*Exercise instructions*. Would you output the lines from the one containing "[387.66-388.75s]" through the final line of the entries, exactly and with pictures omitted?

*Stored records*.
=== Section Start ===
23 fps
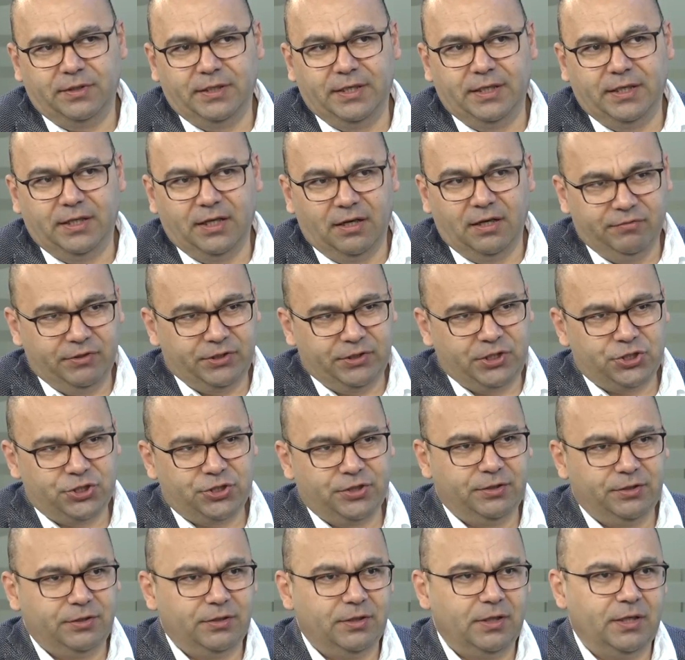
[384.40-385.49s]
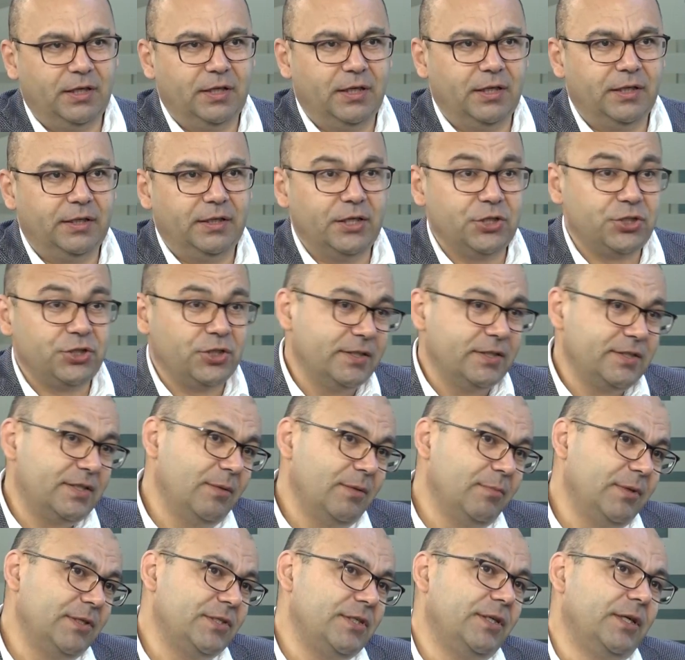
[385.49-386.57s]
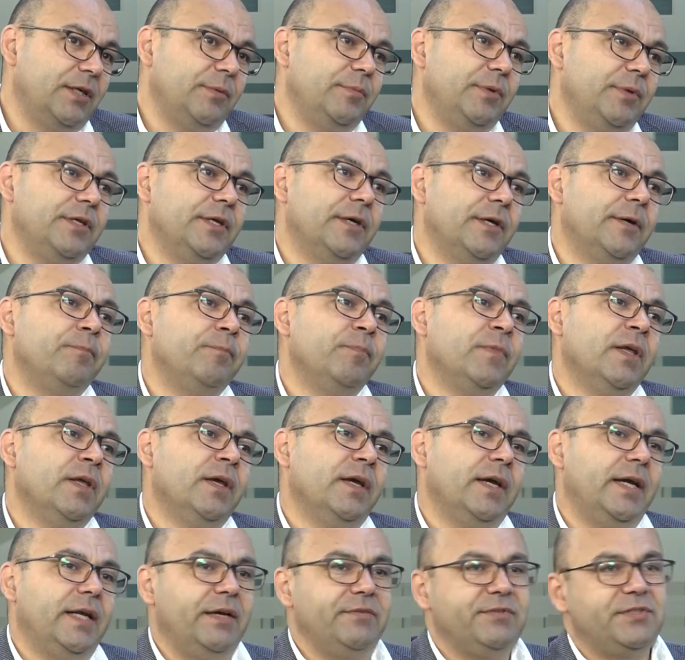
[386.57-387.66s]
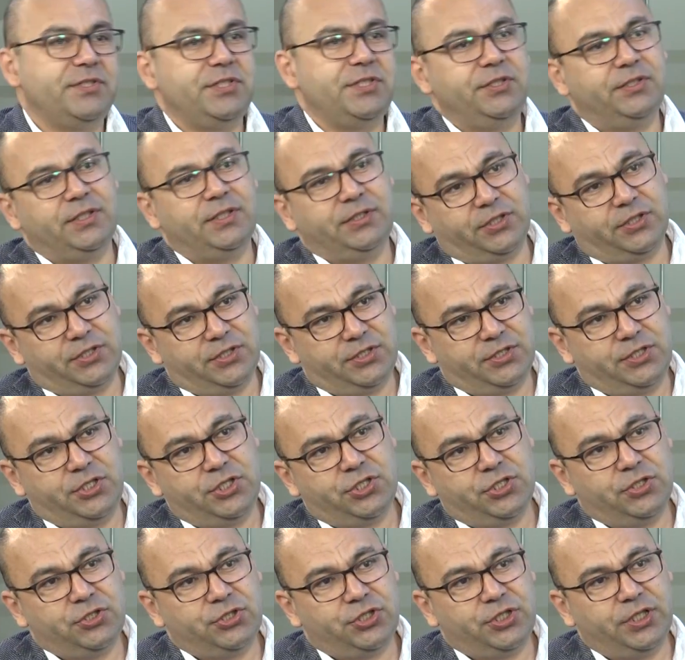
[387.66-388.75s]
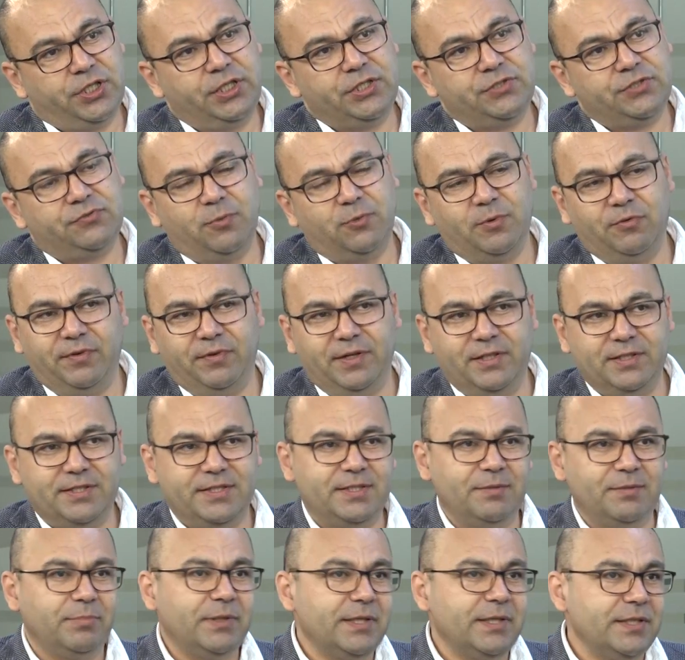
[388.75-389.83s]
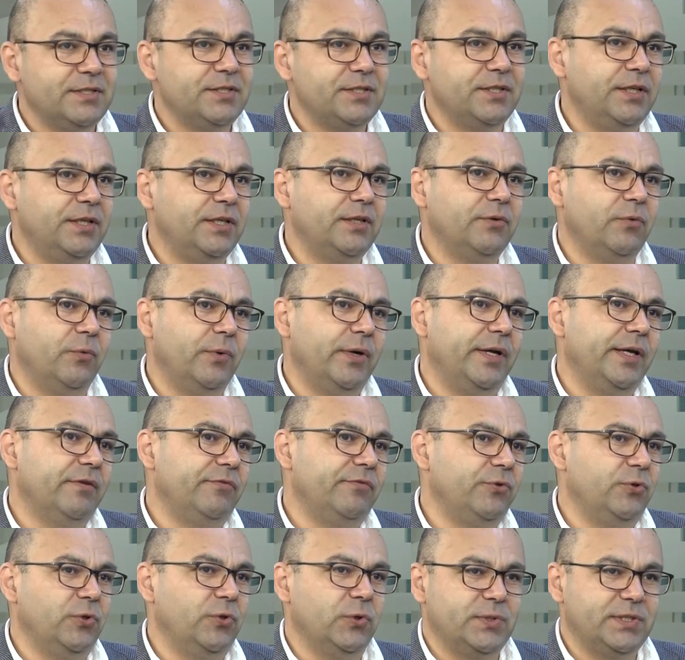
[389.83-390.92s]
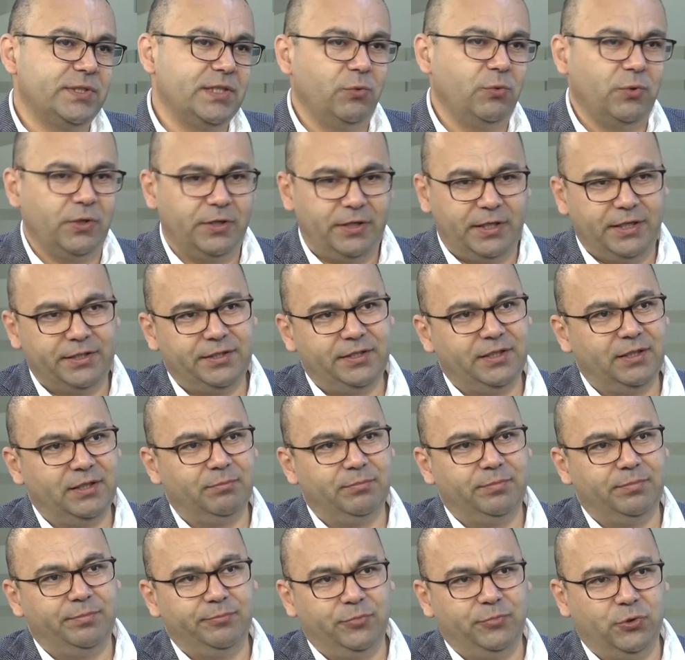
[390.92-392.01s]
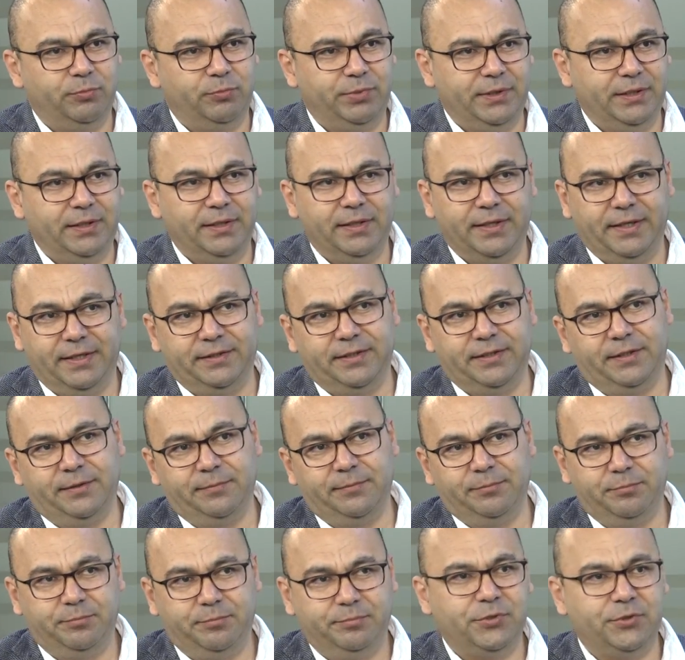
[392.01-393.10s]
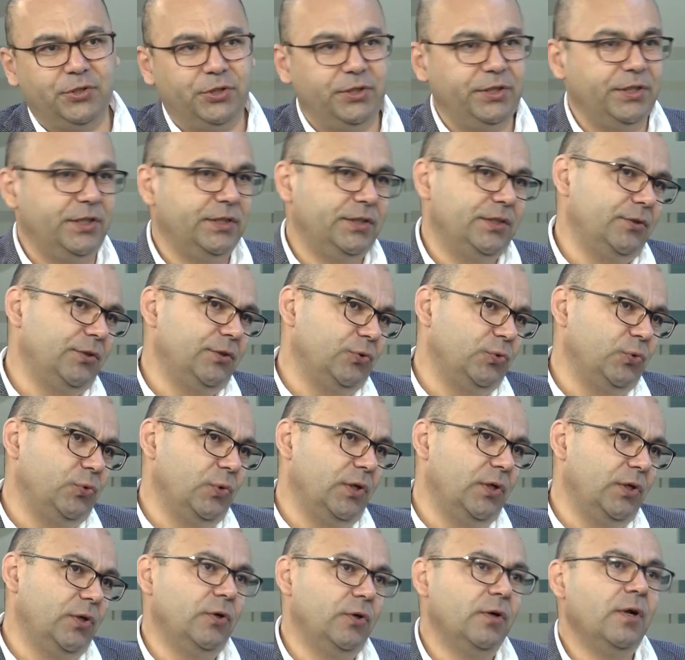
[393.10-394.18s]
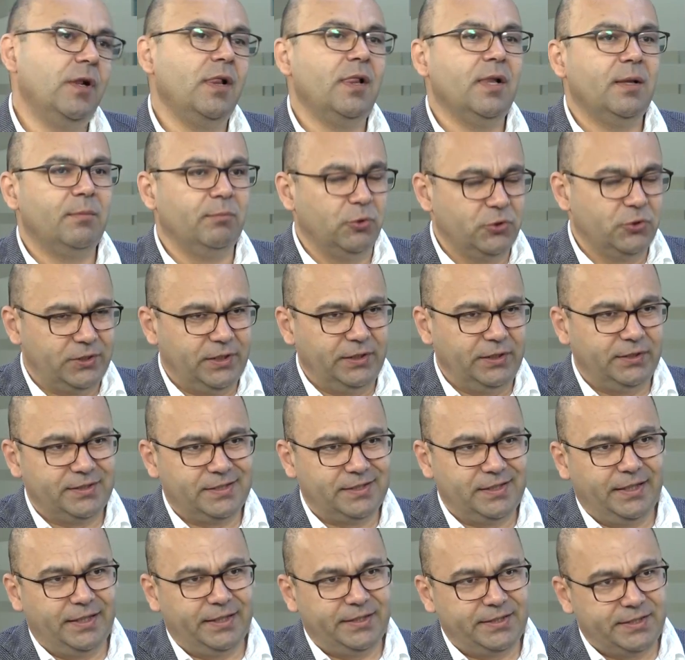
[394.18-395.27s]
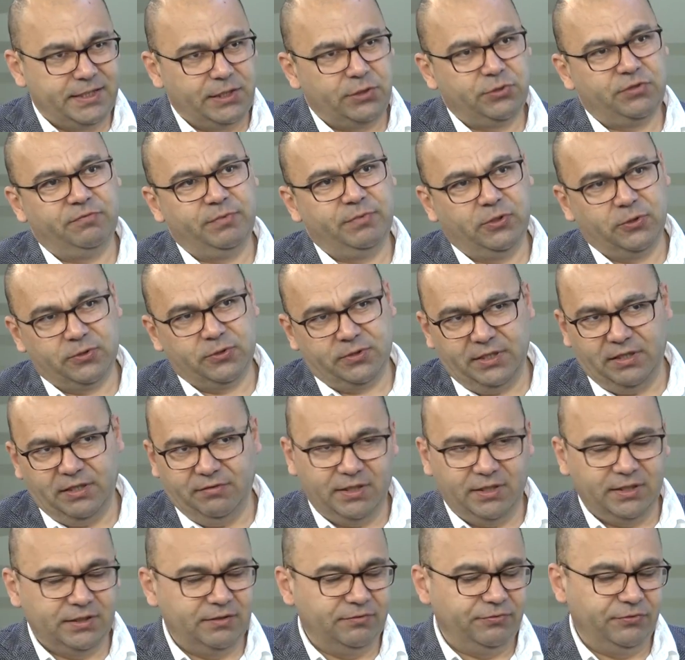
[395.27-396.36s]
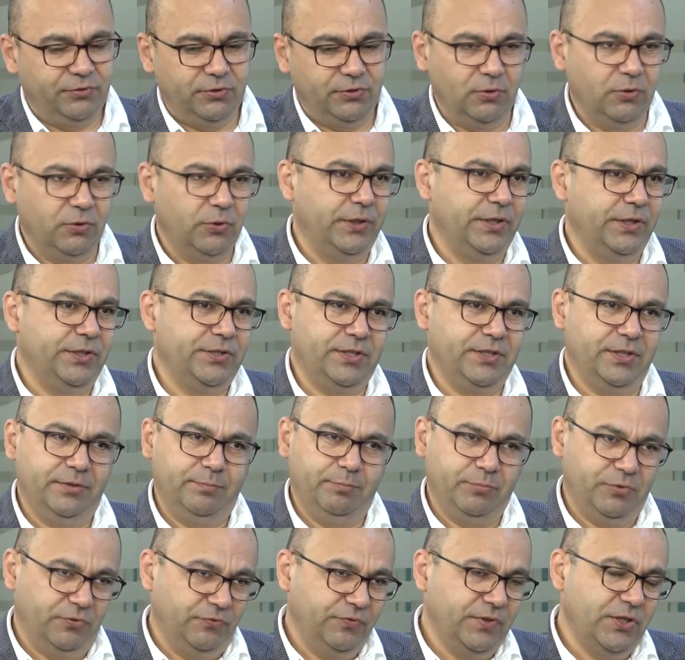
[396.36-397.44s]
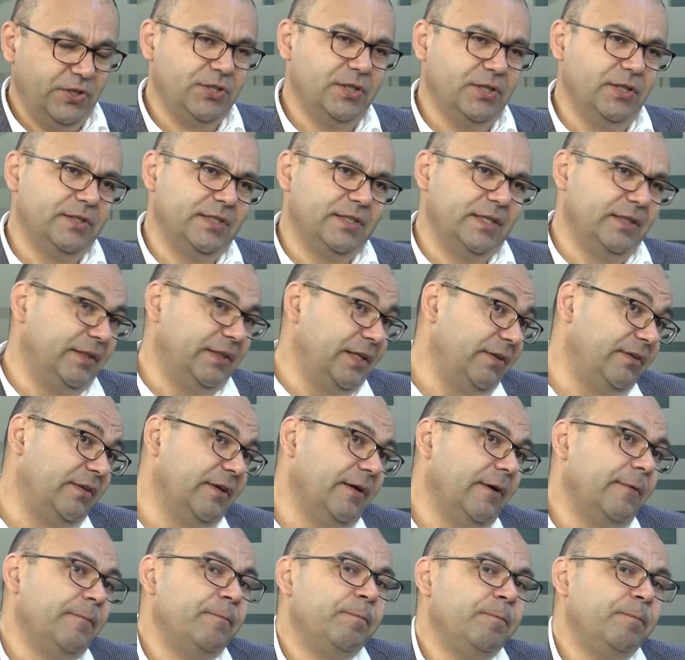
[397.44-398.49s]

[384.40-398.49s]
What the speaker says: convocation national assemblies in Armenia, and I've seen the transition change from a very simplistic way of someone writing a bill and then turning it into law. Mostly it's executive, because they have a lot of lawyers and professionals and data,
=== Section End ===
*Answer space*.
[387.66-388.75s]
[388.75-389.83s]
[389.83-390.92s]
[390.92-392.01s]
[392.01-393.10s]
[393.10-394.18s]
[394.18-395.27s]
[395.27-396.36s]
[396.36-397.44s]
[397.44-398.49s]

[384.40-398.49s]
What the speaker says: convocation national assemblies in Armenia, and I've seen the transition change from a very simplistic way of someone writing a bill and then turning it into law. Mostly it's executive, because they have a lot of lawyers and professionals and data,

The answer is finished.